Manufacturers must submit autonomous vehicles to third-party testing to verify the car’s “ability to perform key driving maneuvers that are typically encountered in real-world driving conditions”. “The draft regulations exclude autonomous vehicles that are capable of operating without the presence of a driver”, according to the new law (read the full document here).

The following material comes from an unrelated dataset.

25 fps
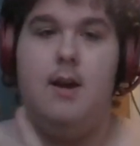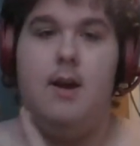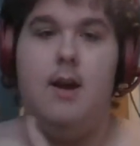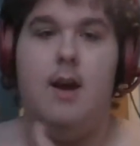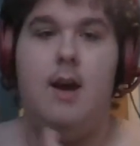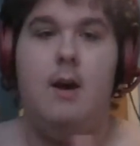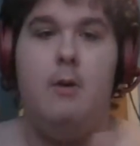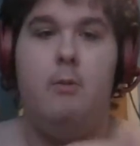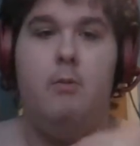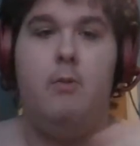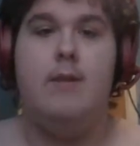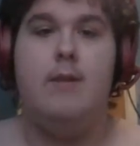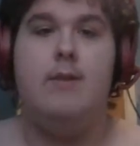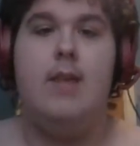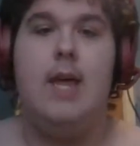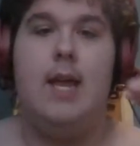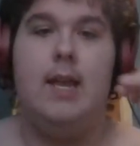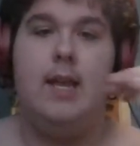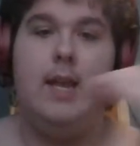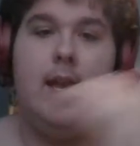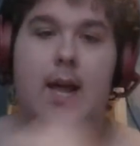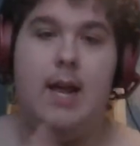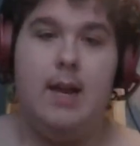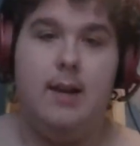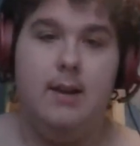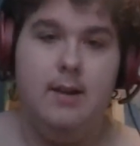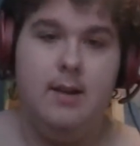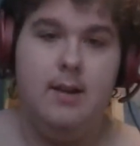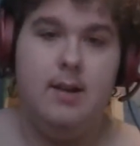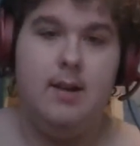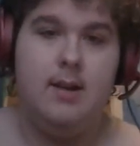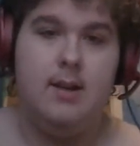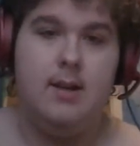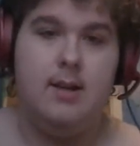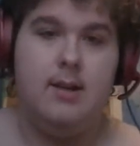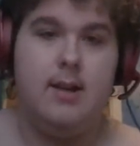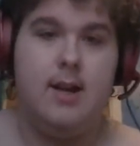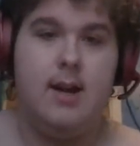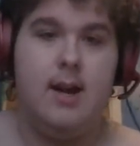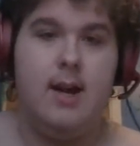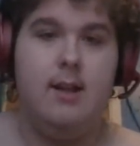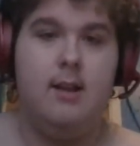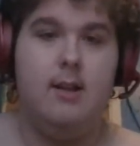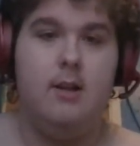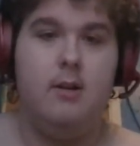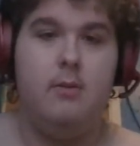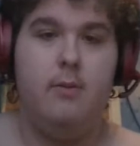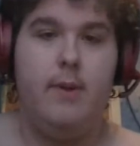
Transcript: And when they land, Kylo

Google plans to spin out its self-driving vehicle division into its own company next year, and introduce services in Austin and San Francisco.
Google is “gravely disappointed” with the proposed rules for self-driving cars from California regulators.
Johnny Luu, a spokesman at Google, said that while developing vehicles that can take anyone from one place to another at the push of a button, the company was hoping to transform mobility for millions of people.
In response to a DMV statement that “the primary focus of the deployment regulations is the safety of autonomous vehicles and the safety of the public who will share the road with these vehicles”, Luu said that “safety is our highest priority and primary motivator as we do this”.
Google’s frustration with the agency has been growing for some time.
In addition to public workshops meant to gather input from industry, consumer and public interest groups, academics, and the general population, DMV officials have asked California Partners for Advanced Transportation Technology (PATH), a research program of UC Berkeley, to conduct a peer review of the behavioral competencies necessary to safely operate autonomous vehicles. It sounds reasonable on the surface, but from Google’s vantage point, the DMV is essentially placing a ceiling on autonomous driving technology. Now, the agency’s rules are coming to fruition, but the tech giant may not stick around to keep testing in California.